*RECORDS FOR PROCESSING:*
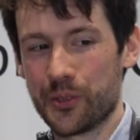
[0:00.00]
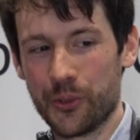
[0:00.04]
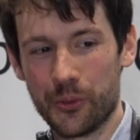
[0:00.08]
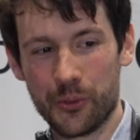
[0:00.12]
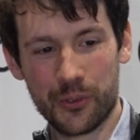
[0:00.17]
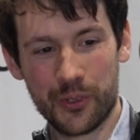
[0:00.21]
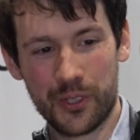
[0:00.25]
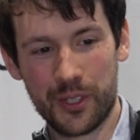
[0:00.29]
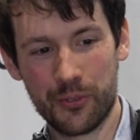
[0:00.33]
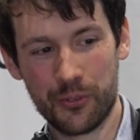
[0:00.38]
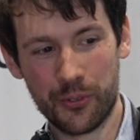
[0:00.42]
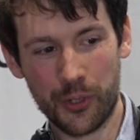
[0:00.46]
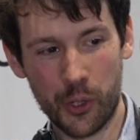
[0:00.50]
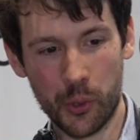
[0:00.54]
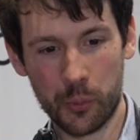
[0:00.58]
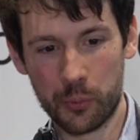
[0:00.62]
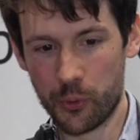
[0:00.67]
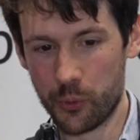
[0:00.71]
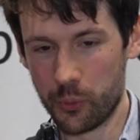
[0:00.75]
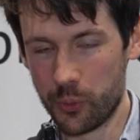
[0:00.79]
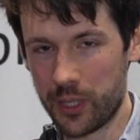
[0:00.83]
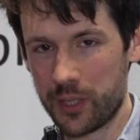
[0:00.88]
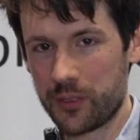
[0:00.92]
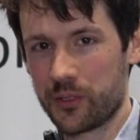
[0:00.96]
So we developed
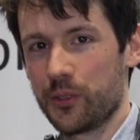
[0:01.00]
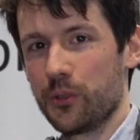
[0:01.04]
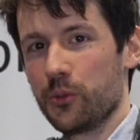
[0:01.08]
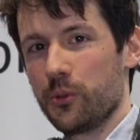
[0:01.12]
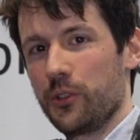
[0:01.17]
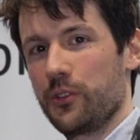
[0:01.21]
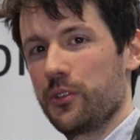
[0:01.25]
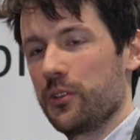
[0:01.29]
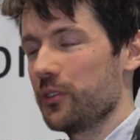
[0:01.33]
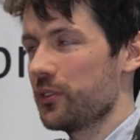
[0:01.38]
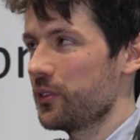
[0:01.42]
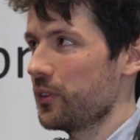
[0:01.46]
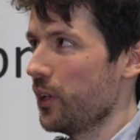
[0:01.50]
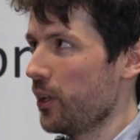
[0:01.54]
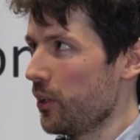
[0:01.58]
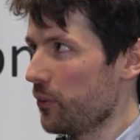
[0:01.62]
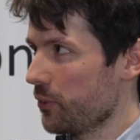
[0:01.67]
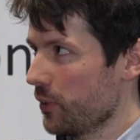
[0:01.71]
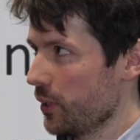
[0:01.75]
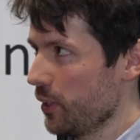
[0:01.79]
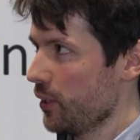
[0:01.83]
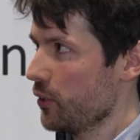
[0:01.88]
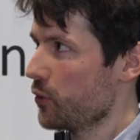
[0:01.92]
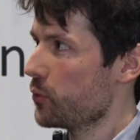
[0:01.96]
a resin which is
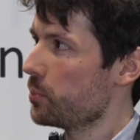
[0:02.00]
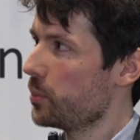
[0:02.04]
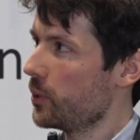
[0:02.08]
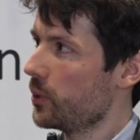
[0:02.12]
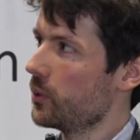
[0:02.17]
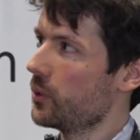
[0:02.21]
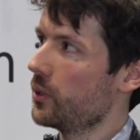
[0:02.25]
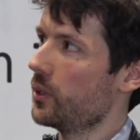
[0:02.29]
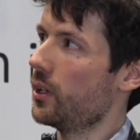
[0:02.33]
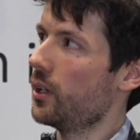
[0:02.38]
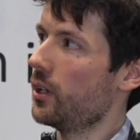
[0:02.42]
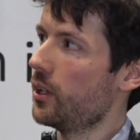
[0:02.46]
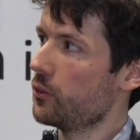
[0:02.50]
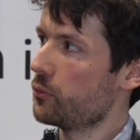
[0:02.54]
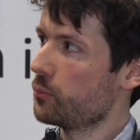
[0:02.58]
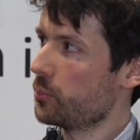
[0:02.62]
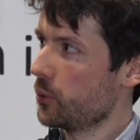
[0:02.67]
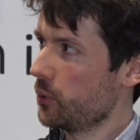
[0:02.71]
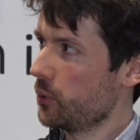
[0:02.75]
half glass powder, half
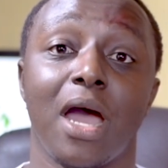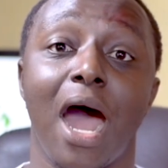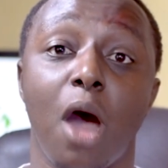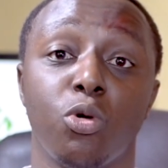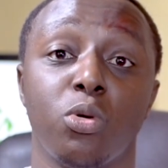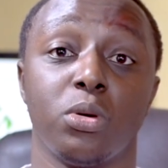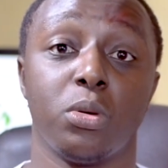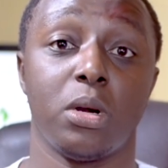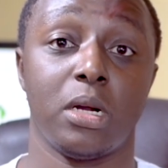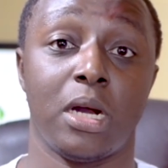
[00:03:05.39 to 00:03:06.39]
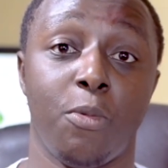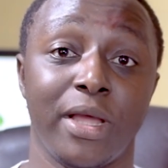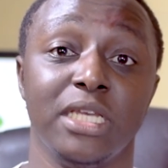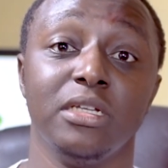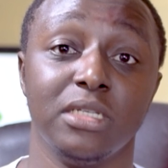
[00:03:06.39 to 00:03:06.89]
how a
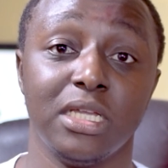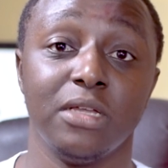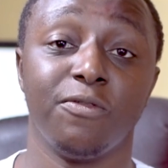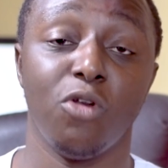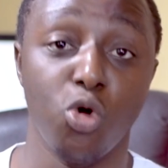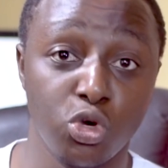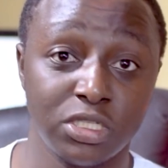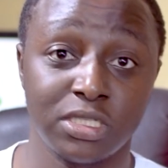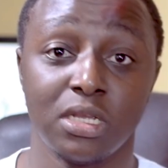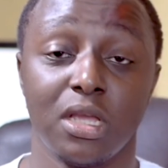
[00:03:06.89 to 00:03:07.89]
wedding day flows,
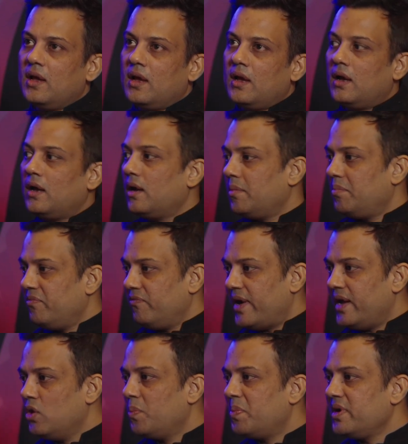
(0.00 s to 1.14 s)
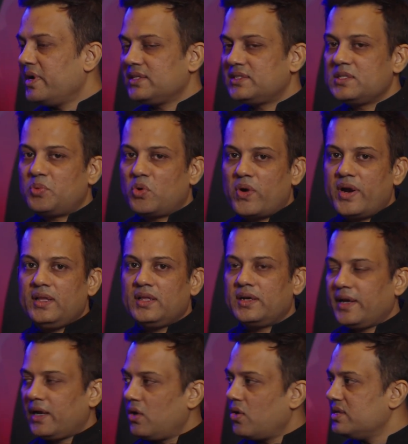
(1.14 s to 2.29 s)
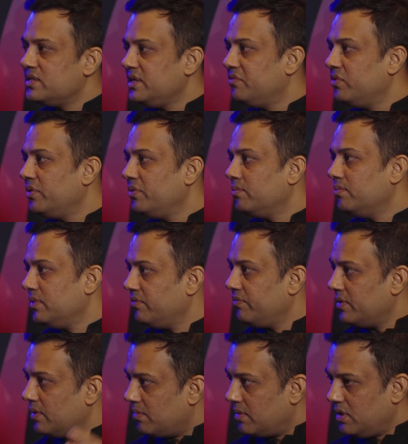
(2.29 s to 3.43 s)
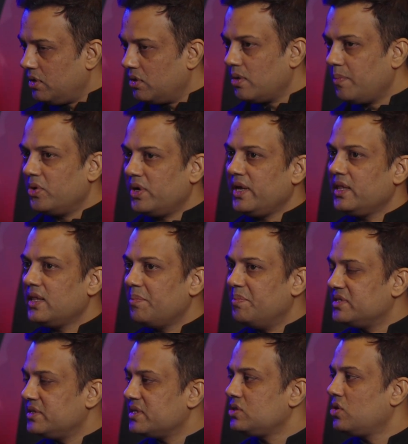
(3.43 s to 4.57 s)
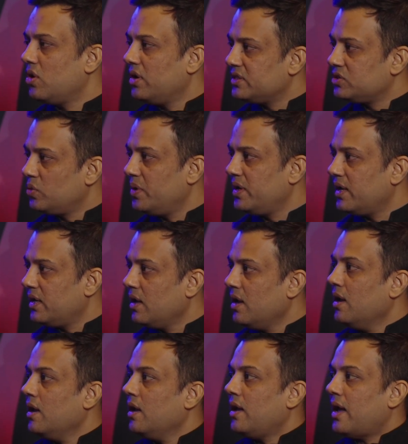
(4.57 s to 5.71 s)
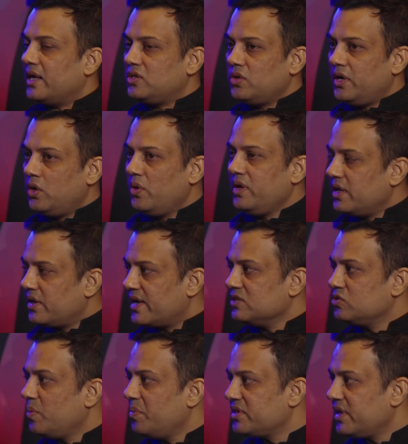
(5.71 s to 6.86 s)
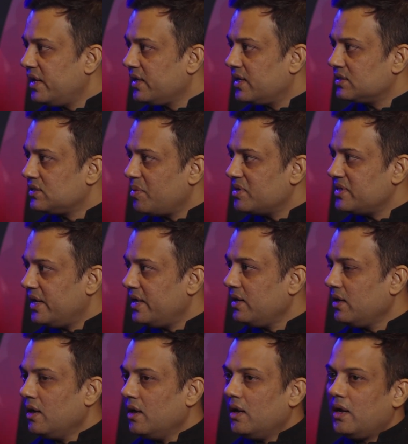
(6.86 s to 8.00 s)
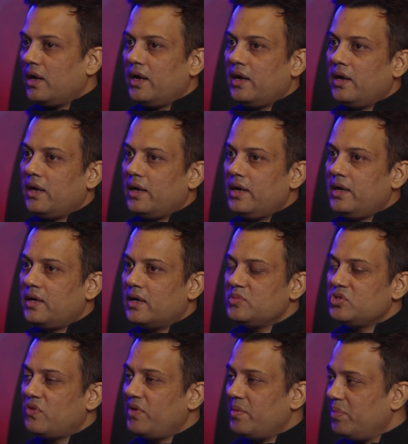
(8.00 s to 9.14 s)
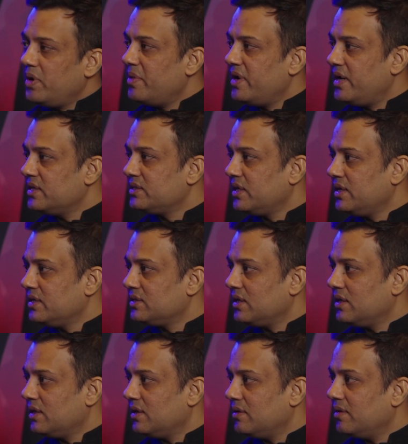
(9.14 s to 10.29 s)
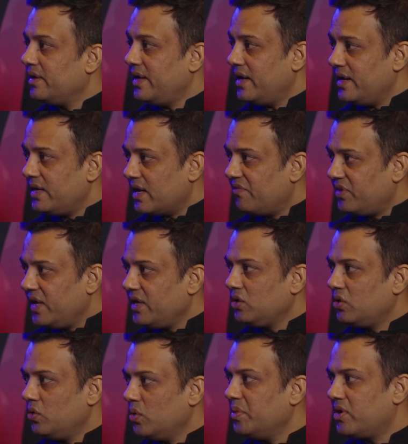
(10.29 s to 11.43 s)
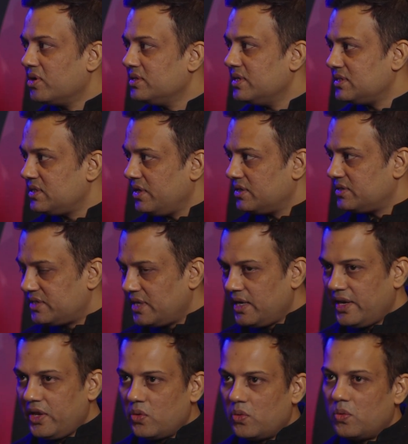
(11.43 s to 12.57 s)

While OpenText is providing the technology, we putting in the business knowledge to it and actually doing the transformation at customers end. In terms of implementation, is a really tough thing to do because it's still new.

*WORK REQUEST:* Using the listing above, copy exactly the lines from the one that contains "(1.14 s to 2.29 s)" through its last line, both included, but not the pictures.

*WRITTEN RESPONSE:*
(1.14 s to 2.29 s)
(2.29 s to 3.43 s)
(3.43 s to 4.57 s)
(4.57 s to 5.71 s)
(5.71 s to 6.86 s)
(6.86 s to 8.00 s)
(8.00 s to 9.14 s)
(9.14 s to 10.29 s)
(10.29 s to 11.43 s)
(11.43 s to 12.57 s)

While OpenText is providing the technology, we putting in the business knowledge to it and actually doing the transformation at customers end. In terms of implementation, is a really tough thing to do because it's still new.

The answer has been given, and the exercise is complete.